* TASK ITEM: Could you restate all of the records below exactly, with the pictures left out?

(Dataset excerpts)
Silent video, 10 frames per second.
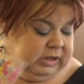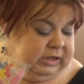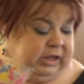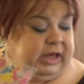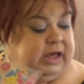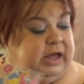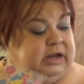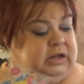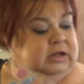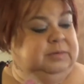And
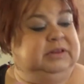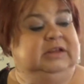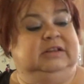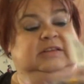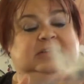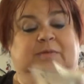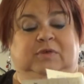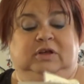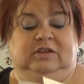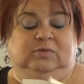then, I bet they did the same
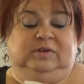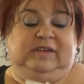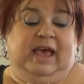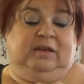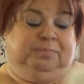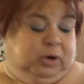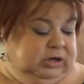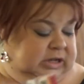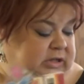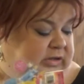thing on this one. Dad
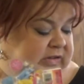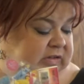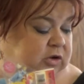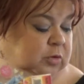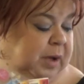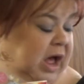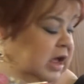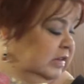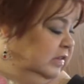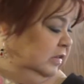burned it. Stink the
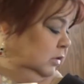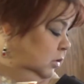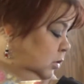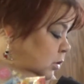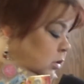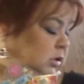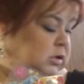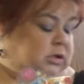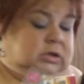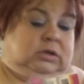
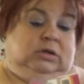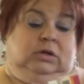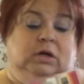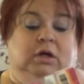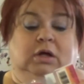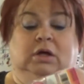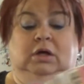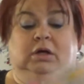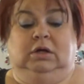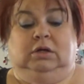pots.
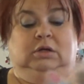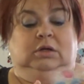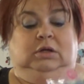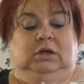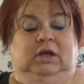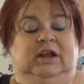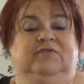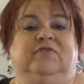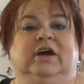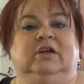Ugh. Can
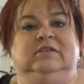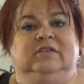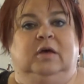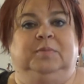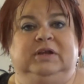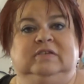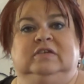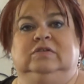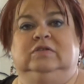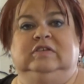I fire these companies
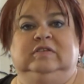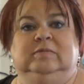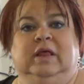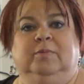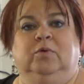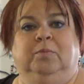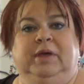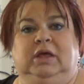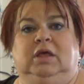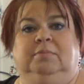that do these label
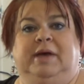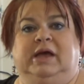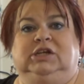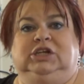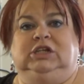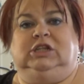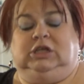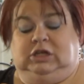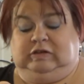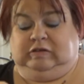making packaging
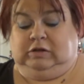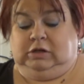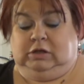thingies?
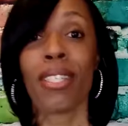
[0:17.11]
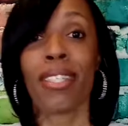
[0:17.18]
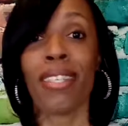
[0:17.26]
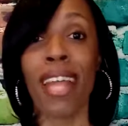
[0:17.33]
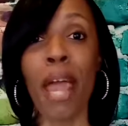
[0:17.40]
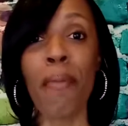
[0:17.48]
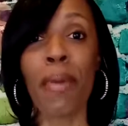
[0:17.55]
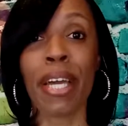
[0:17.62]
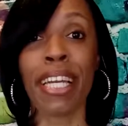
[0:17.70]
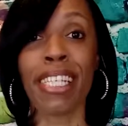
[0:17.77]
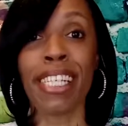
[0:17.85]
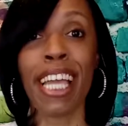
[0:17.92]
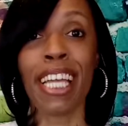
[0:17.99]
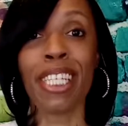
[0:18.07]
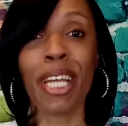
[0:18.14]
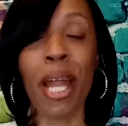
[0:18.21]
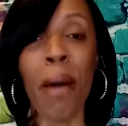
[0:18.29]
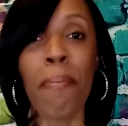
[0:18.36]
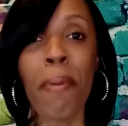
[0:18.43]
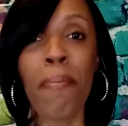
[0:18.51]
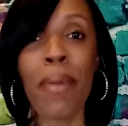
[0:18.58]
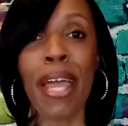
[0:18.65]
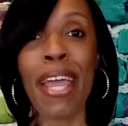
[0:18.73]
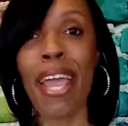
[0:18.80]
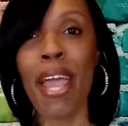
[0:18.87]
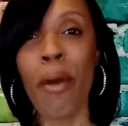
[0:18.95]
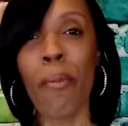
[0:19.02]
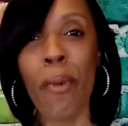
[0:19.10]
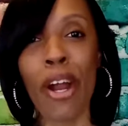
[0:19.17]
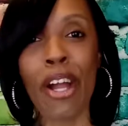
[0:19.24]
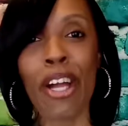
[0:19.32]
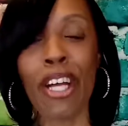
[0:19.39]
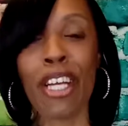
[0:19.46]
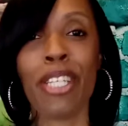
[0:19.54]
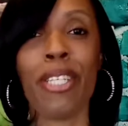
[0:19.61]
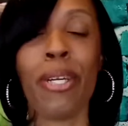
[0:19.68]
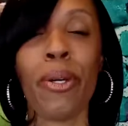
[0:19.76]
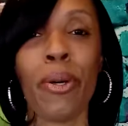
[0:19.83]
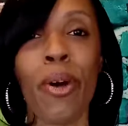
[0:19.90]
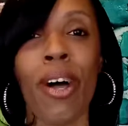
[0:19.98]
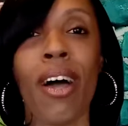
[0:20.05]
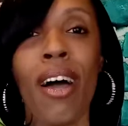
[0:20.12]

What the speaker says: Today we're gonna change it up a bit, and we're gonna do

* ANSWER SECTION:
Silent video, 10 frames per second.
And
then, I bet they did the same
thing on this one. Dad
burned it. Stink the
pots.
Ugh. Can
I fire these companies
that do these label
making packaging
thingies?
[0:17.11]
[0:17.18]
[0:17.26]
[0:17.33]
[0:17.40]
[0:17.48]
[0:17.55]
[0:17.62]
[0:17.70]
[0:17.77]
[0:17.85]
[0:17.92]
[0:17.99]
[0:18.07]
[0:18.14]
[0:18.21]
[0:18.29]
[0:18.36]
[0:18.43]
[0:18.51]
[0:18.58]
[0:18.65]
[0:18.73]
[0:18.80]
[0:18.87]
[0:18.95]
[0:19.02]
[0:19.10]
[0:19.17]
[0:19.24]
[0:19.32]
[0:19.39]
[0:19.46]
[0:19.54]
[0:19.61]
[0:19.68]
[0:19.76]
[0:19.83]
[0:19.90]
[0:19.98]
[0:20.05]
[0:20.12]

What the speaker says: Today we're gonna change it up a bit, and we're gonna do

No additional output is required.